• What is being asked: A word-for-word copy of the entries, with images excluded, is the expected answer.

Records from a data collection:
################

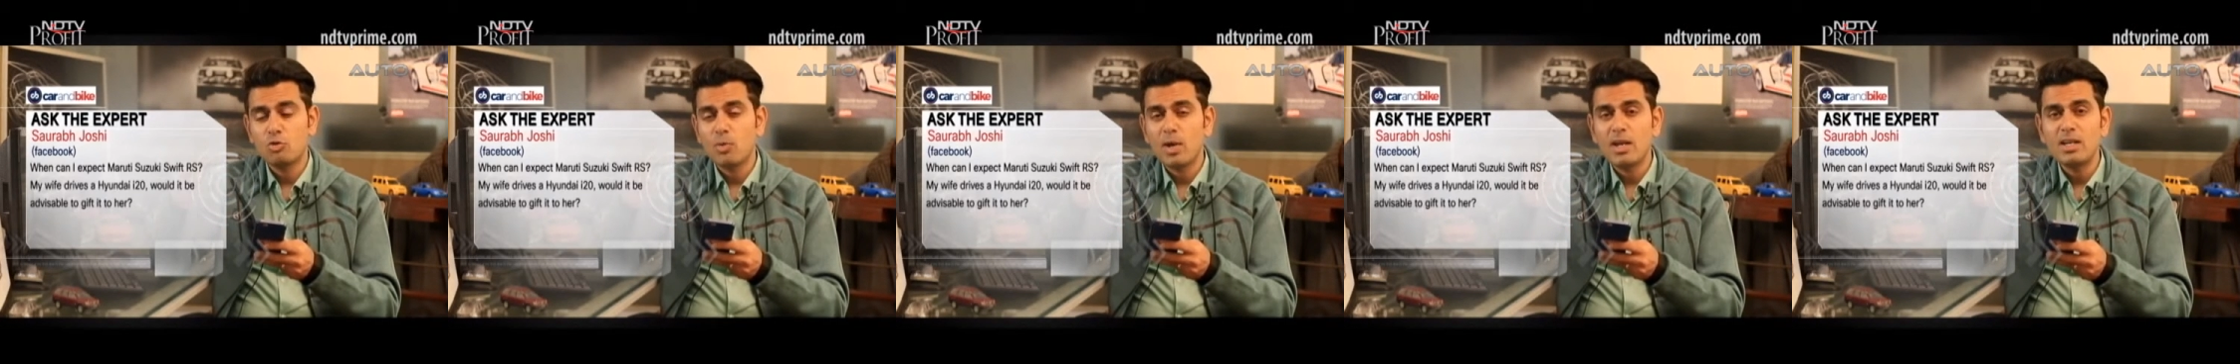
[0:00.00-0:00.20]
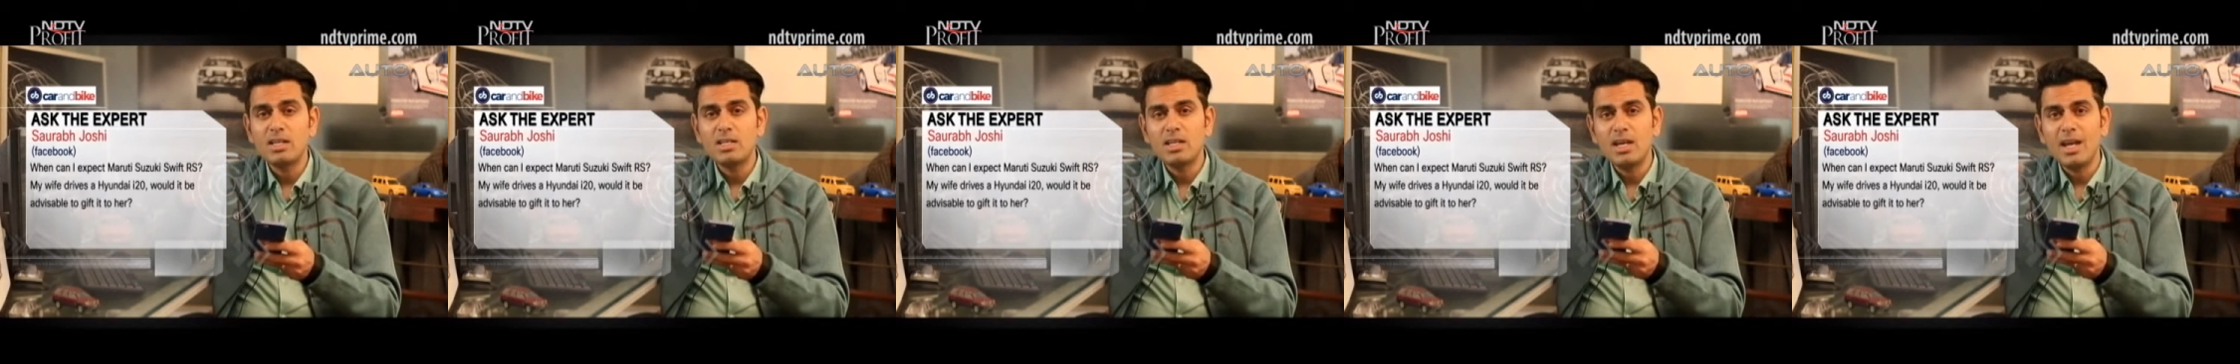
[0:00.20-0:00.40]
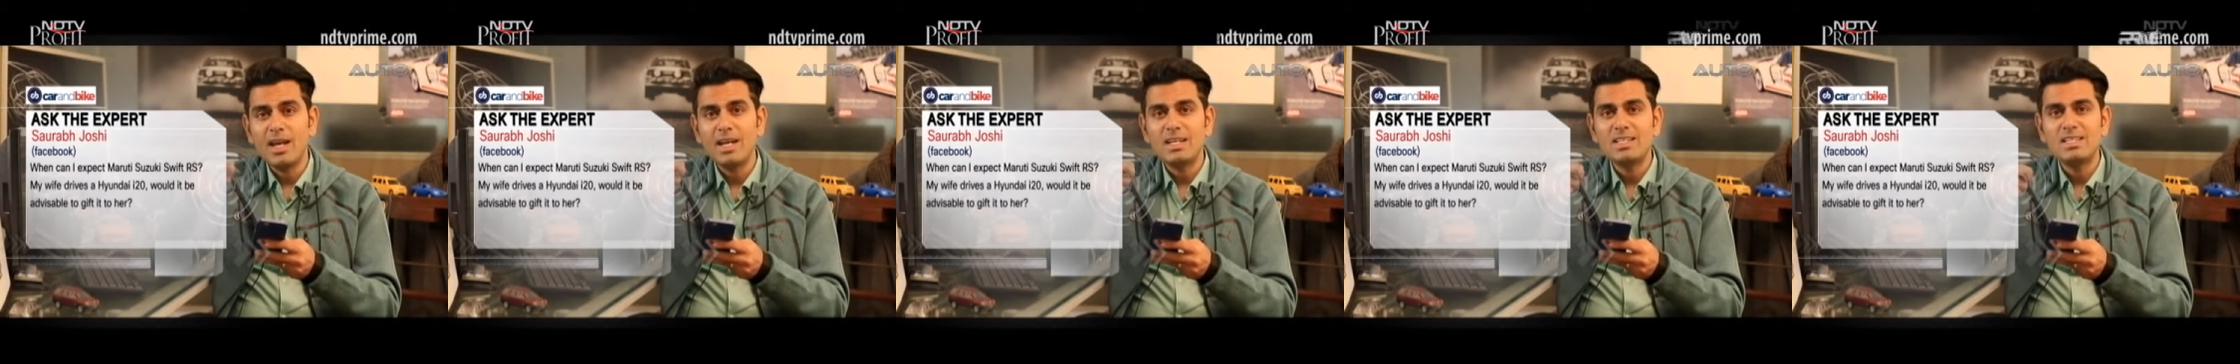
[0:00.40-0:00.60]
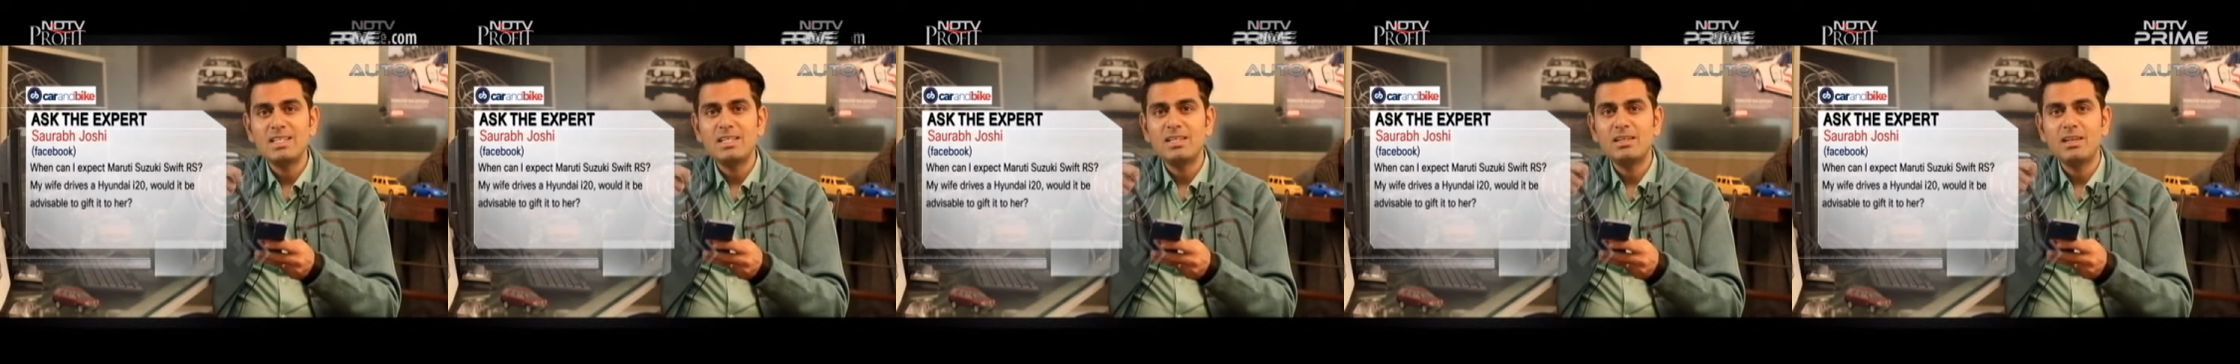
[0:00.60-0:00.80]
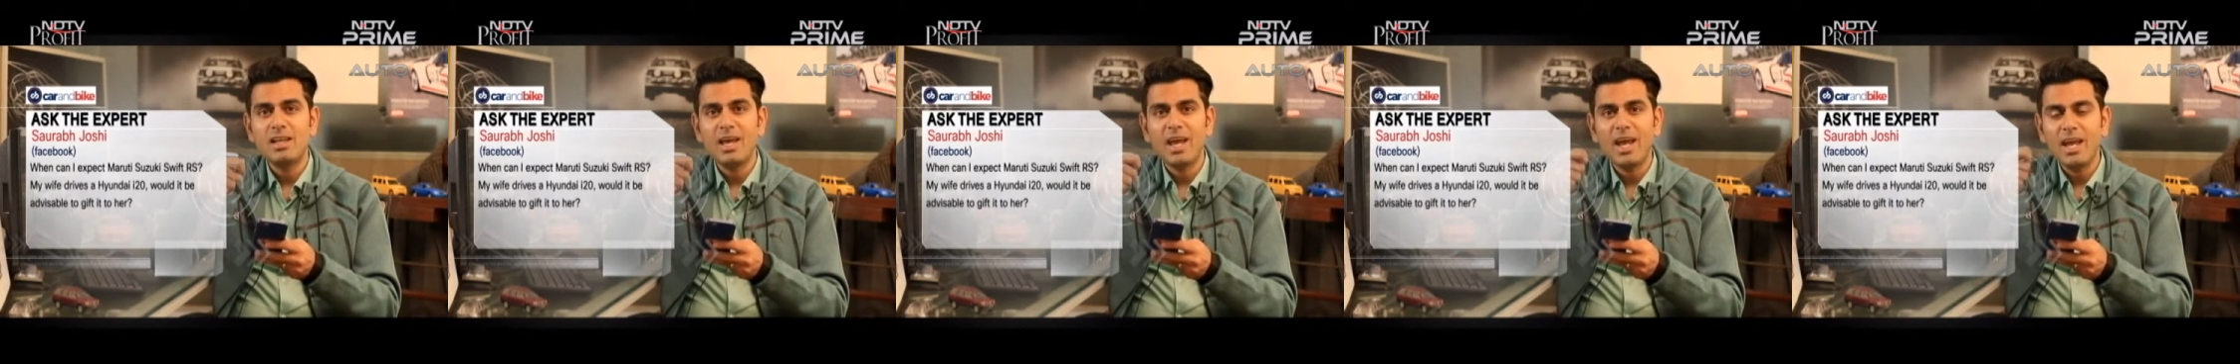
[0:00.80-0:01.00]

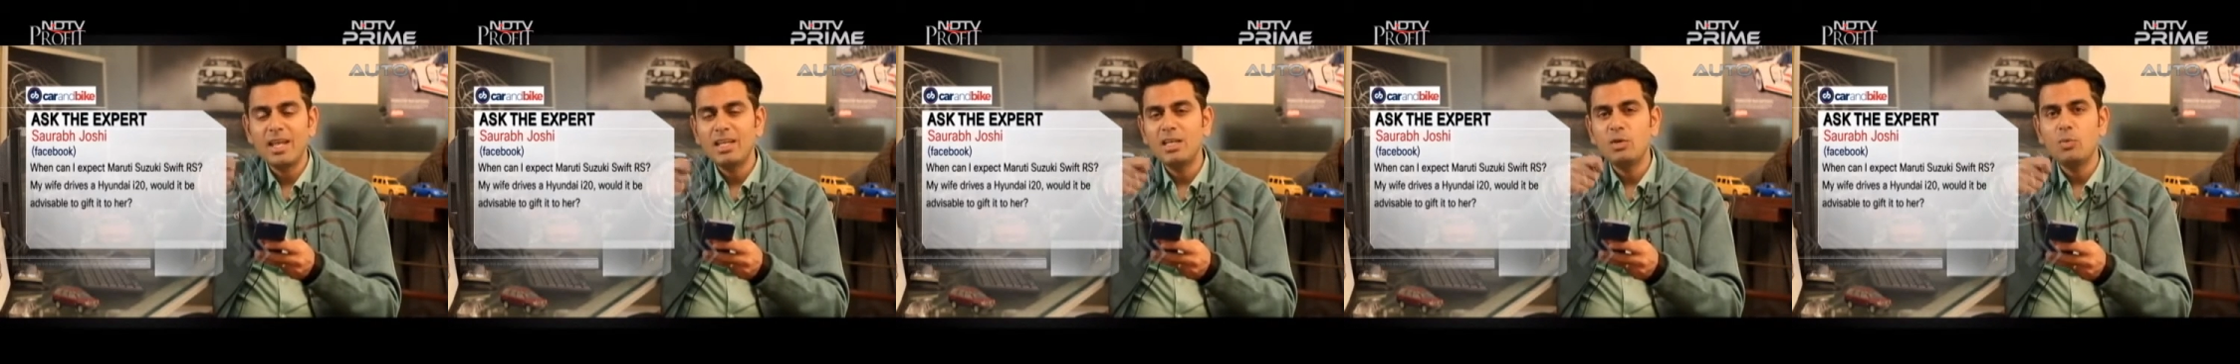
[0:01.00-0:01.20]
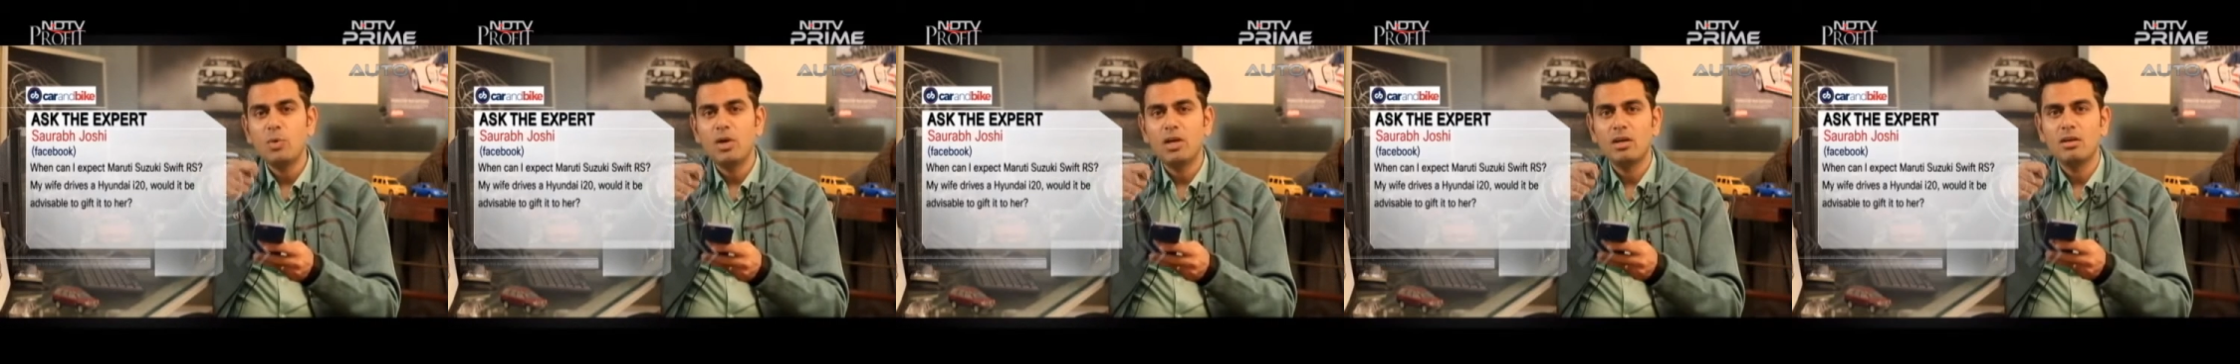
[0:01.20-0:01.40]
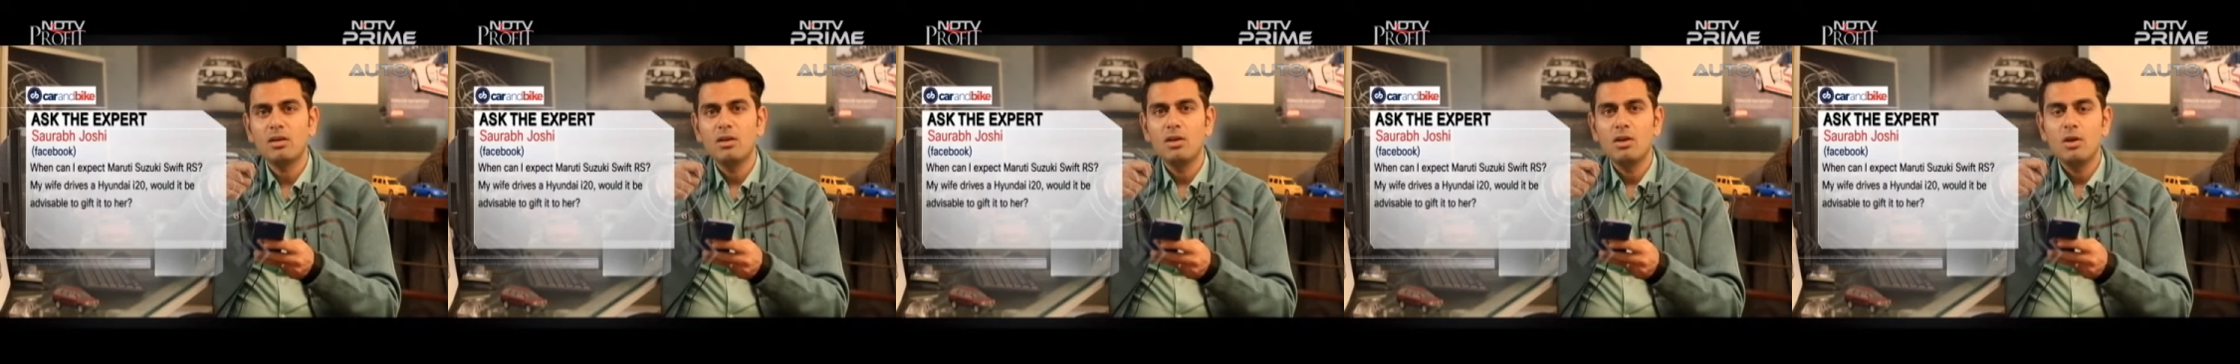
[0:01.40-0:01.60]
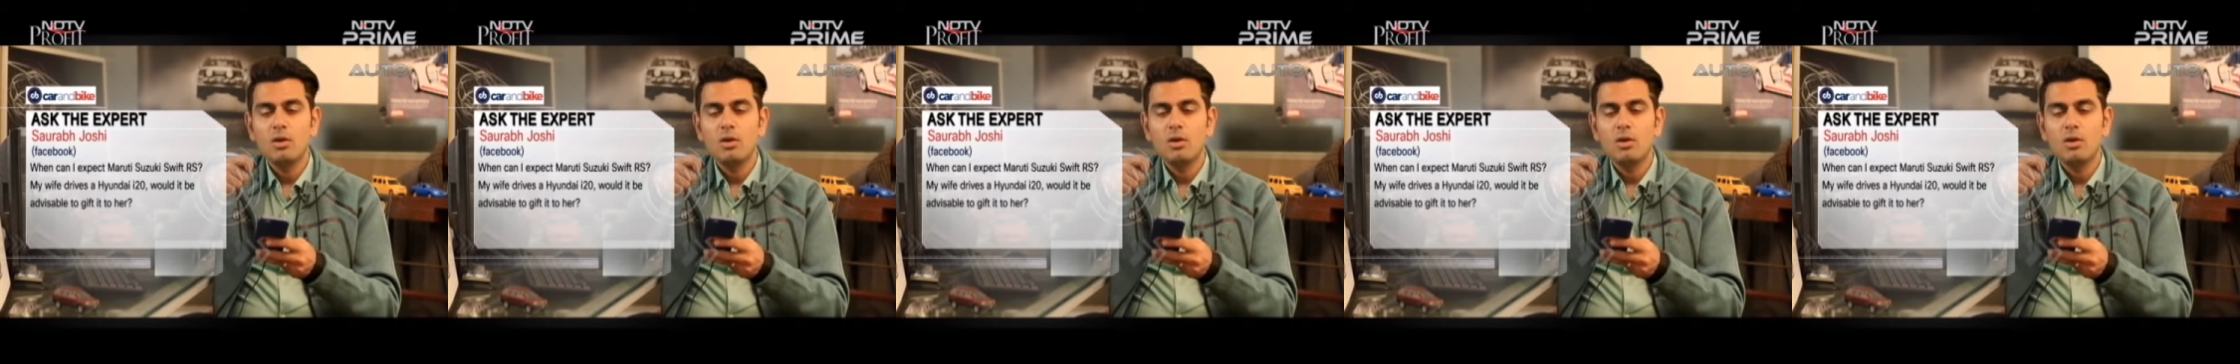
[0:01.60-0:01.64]
2018 anyway.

################

• Result for this exercise:
[0:00.00-0:00.20]
[0:00.20-0:00.40]
[0:00.40-0:00.60]
[0:00.60-0:00.80]
[0:00.80-0:01.00]

[0:01.00-0:01.20]
[0:01.20-0:01.40]
[0:01.40-0:01.60]
[0:01.60-0:01.64]
2018 anyway.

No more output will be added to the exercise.